Problem description: Copy the lines below exactly, starting at the one with "[00:01:03.13]" and ending at the one with "[00:01:05.03]", and leave out any picture.

Exercise inputs:
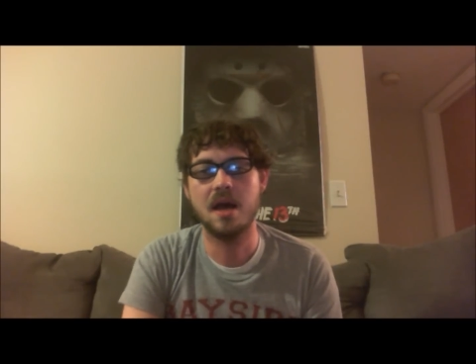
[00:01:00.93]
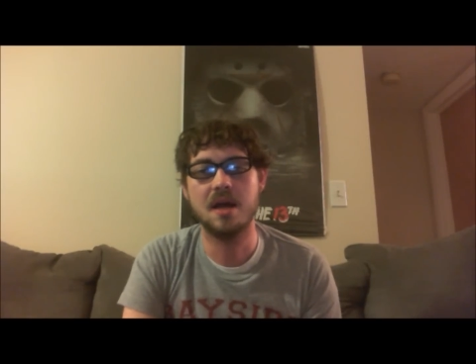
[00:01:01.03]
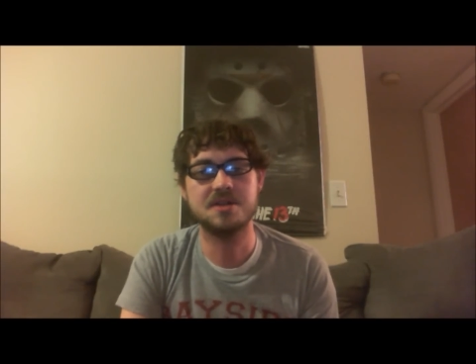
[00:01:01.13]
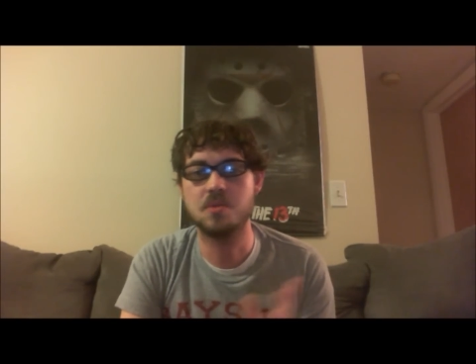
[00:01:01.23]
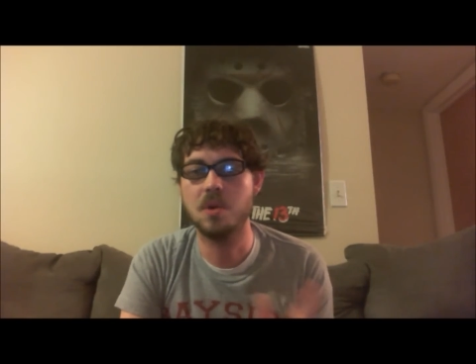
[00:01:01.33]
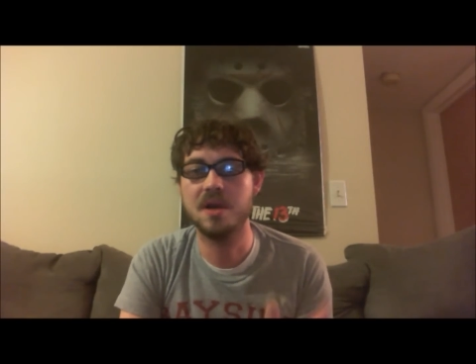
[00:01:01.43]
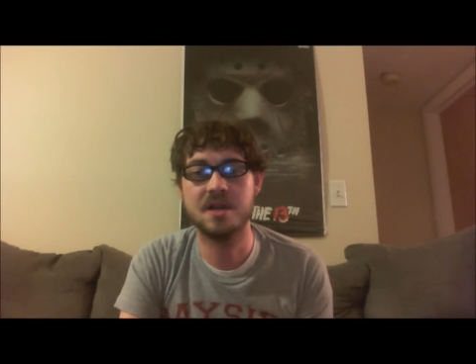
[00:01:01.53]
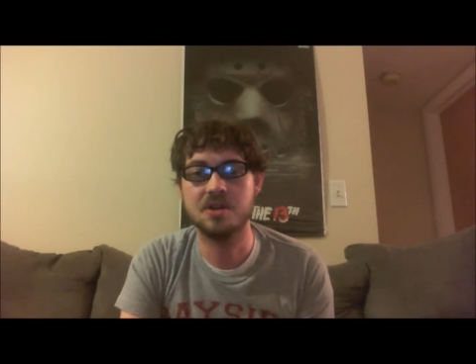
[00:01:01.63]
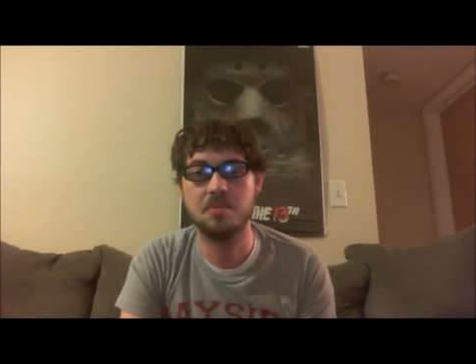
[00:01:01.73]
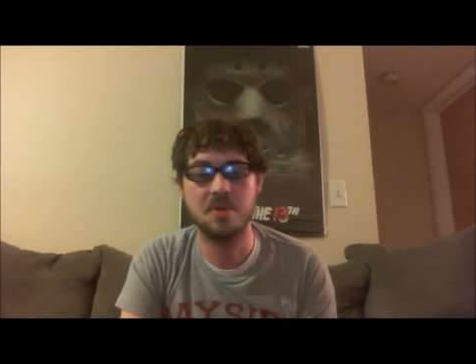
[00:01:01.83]
Just
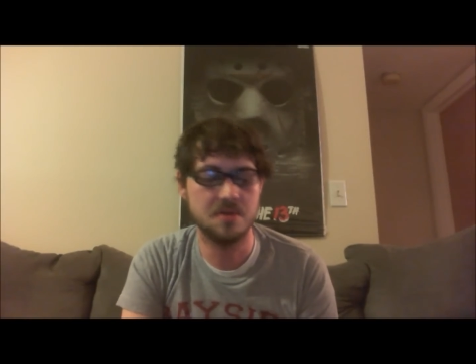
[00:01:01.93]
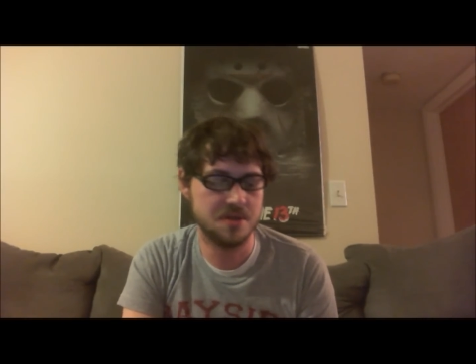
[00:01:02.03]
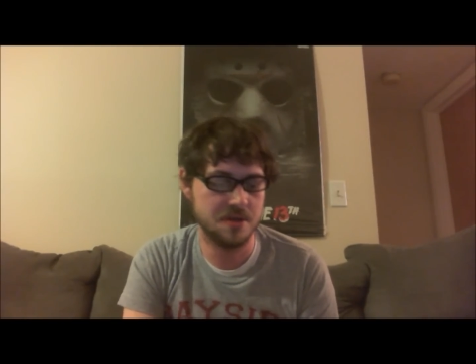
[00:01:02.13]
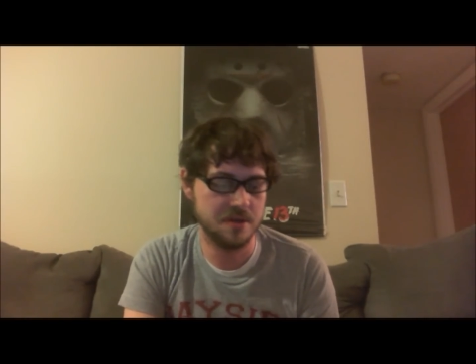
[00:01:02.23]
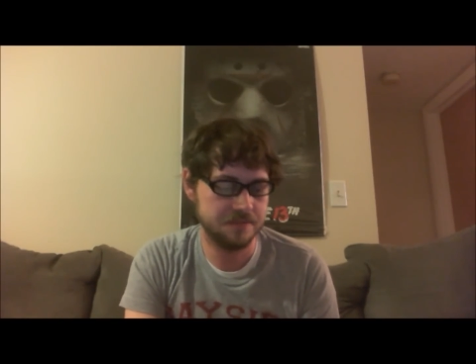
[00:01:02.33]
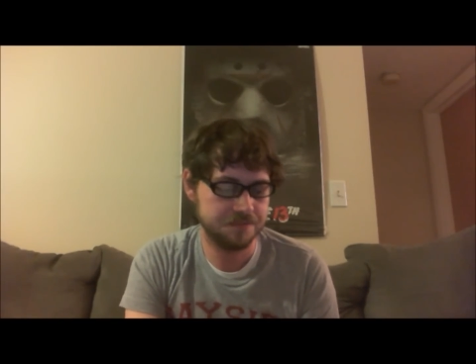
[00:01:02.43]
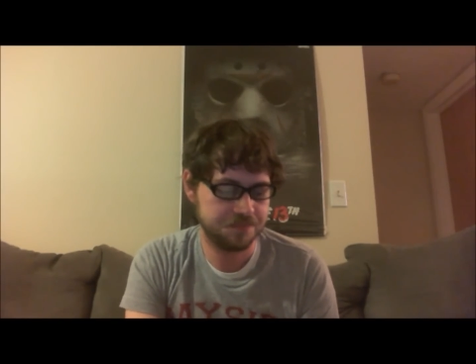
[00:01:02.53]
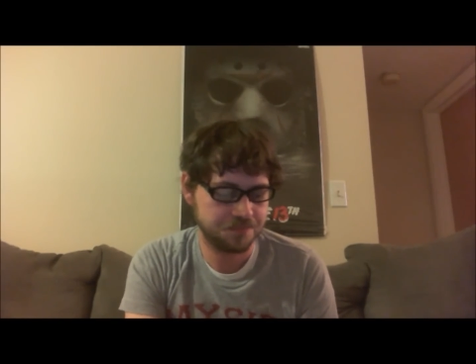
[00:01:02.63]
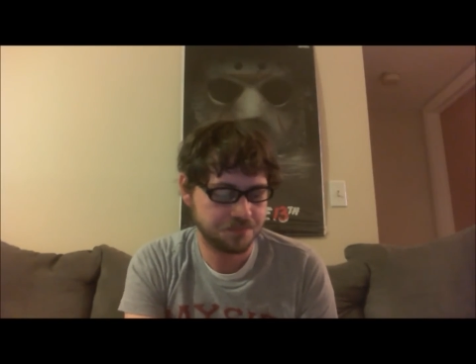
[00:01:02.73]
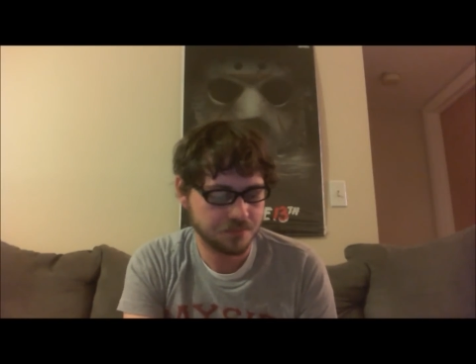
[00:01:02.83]
waiting on the poster.
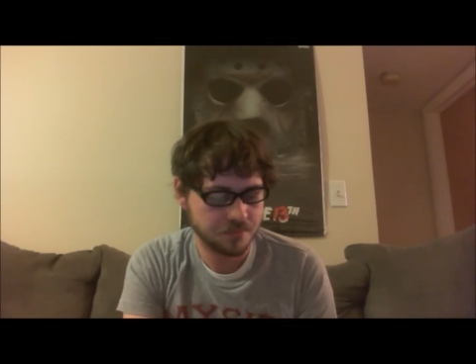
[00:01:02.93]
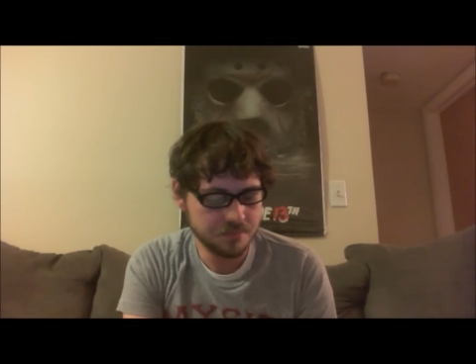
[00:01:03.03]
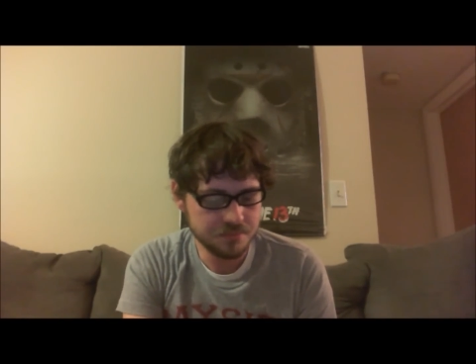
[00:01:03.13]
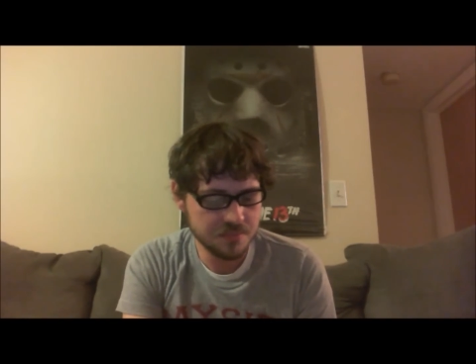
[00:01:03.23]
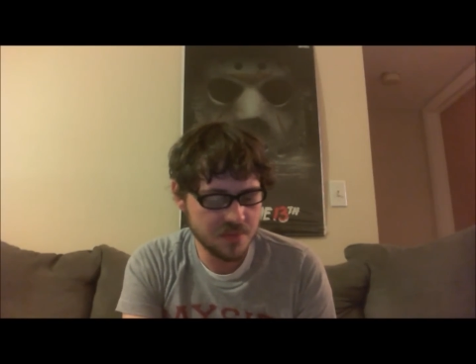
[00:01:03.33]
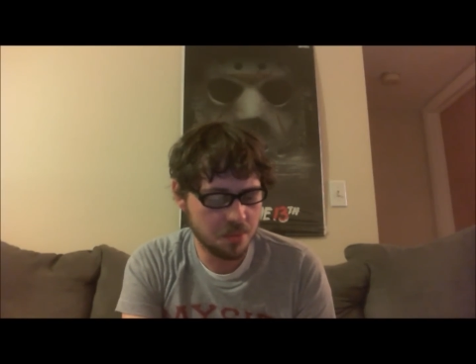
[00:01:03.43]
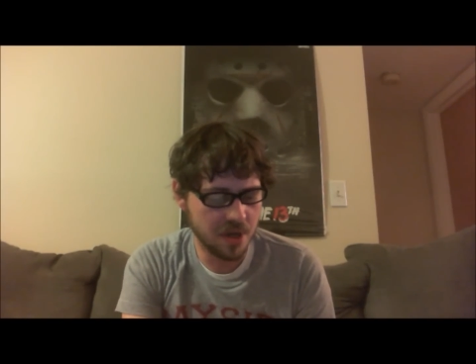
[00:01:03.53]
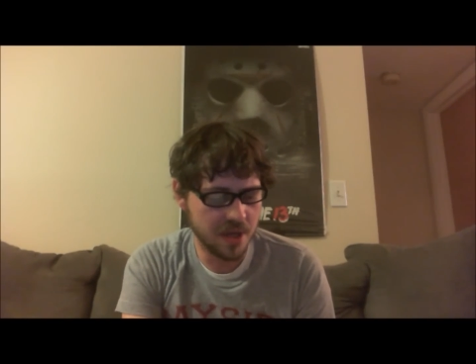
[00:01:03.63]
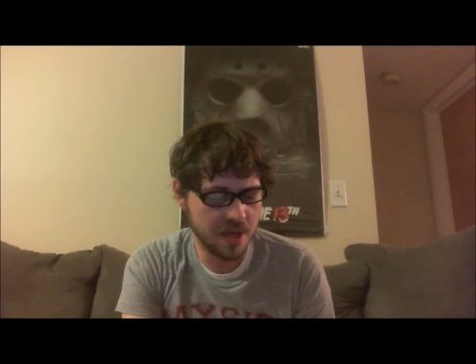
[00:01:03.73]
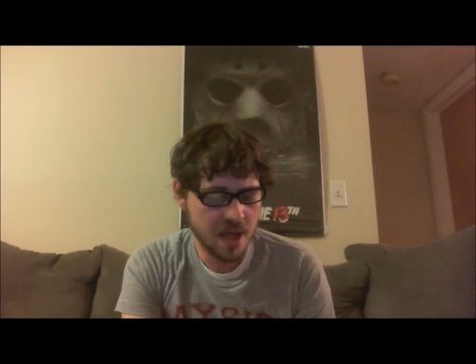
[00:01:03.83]

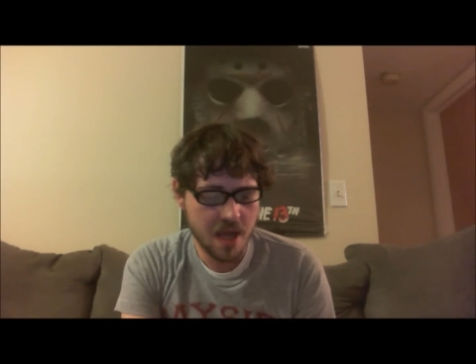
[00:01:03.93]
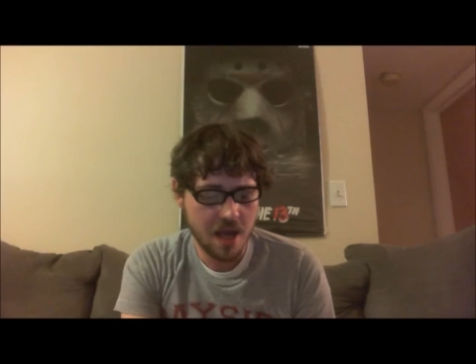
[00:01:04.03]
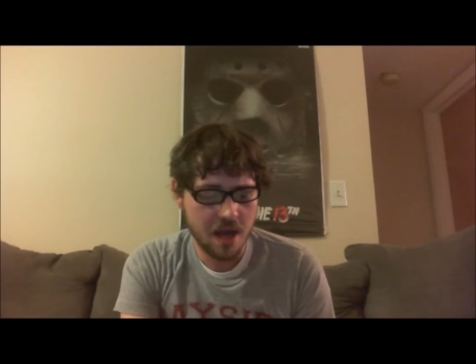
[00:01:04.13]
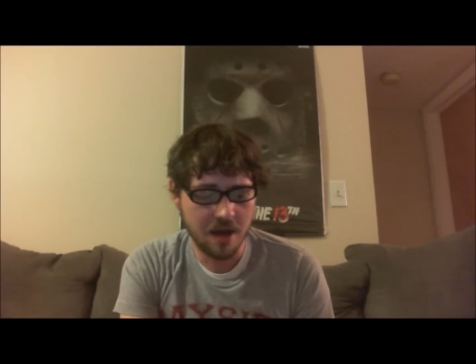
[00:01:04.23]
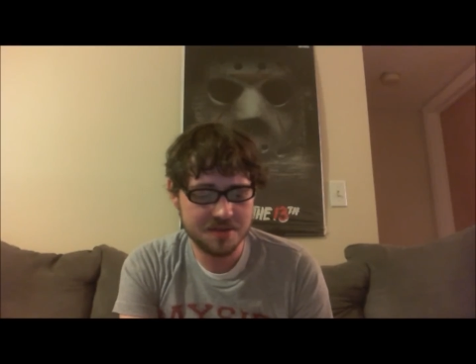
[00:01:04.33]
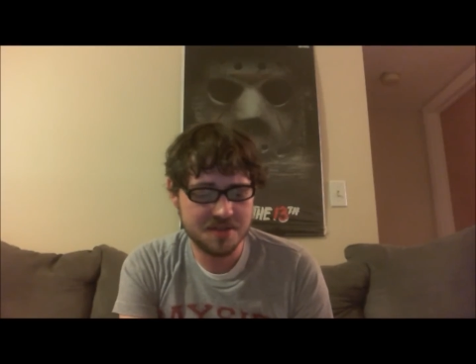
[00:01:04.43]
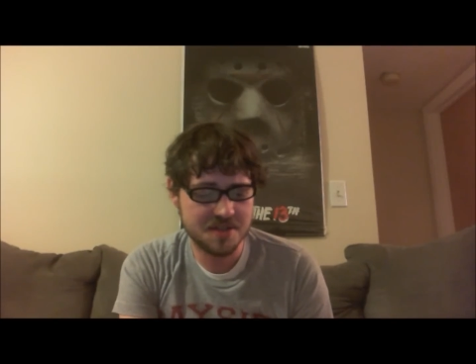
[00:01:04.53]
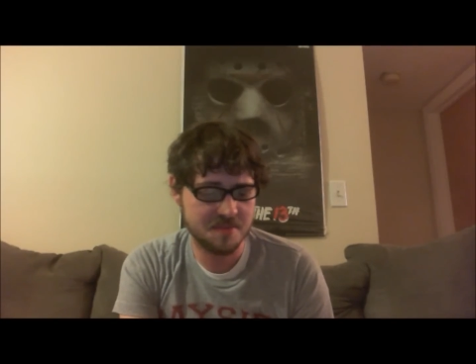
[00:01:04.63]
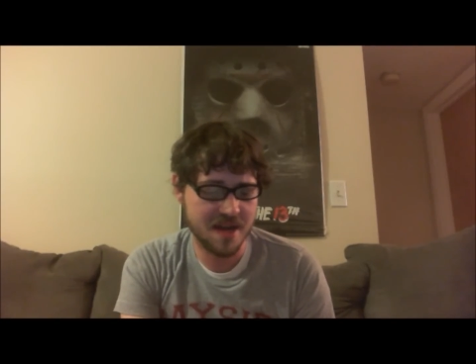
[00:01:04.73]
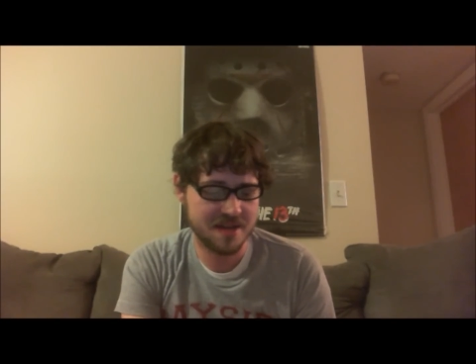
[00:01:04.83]
But on to
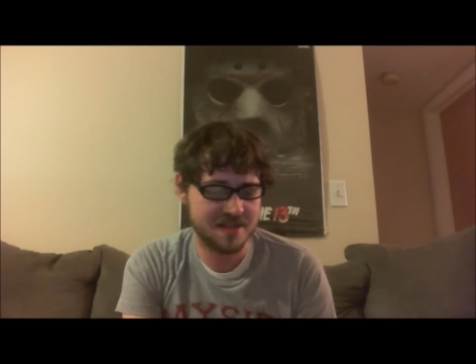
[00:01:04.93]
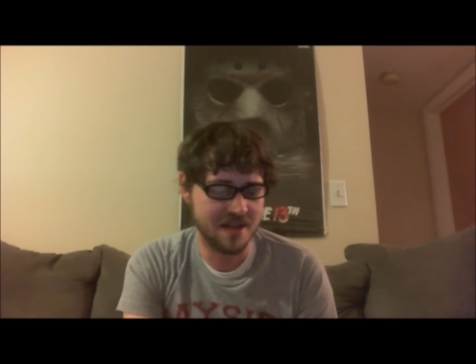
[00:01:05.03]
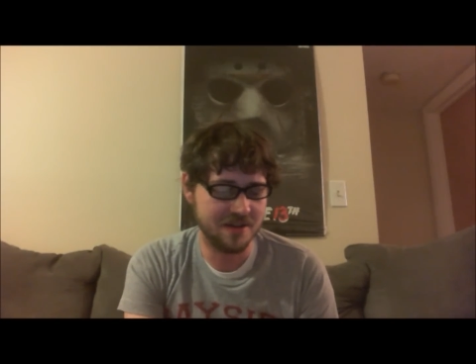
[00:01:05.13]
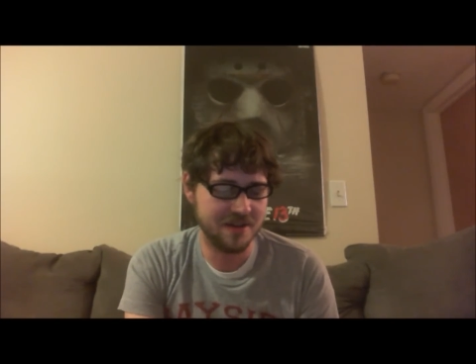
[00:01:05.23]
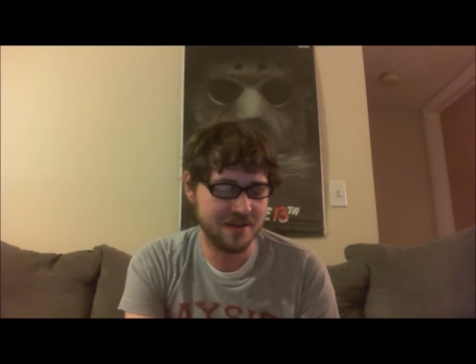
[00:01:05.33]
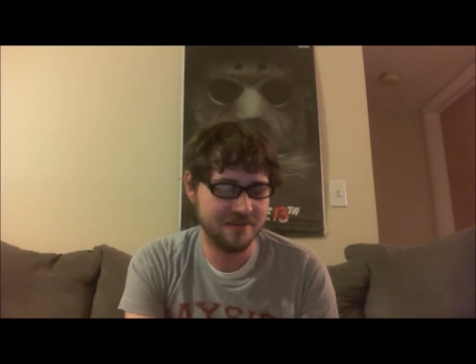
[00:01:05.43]
SmackDown.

Task result:
[00:01:03.13]
[00:01:03.23]
[00:01:03.33]
[00:01:03.43]
[00:01:03.53]
[00:01:03.63]
[00:01:03.73]
[00:01:03.83]

[00:01:03.93]
[00:01:04.03]
[00:01:04.13]
[00:01:04.23]
[00:01:04.33]
[00:01:04.43]
[00:01:04.53]
[00:01:04.63]
[00:01:04.73]
[00:01:04.83]
But on to
[00:01:04.93]
[00:01:05.03]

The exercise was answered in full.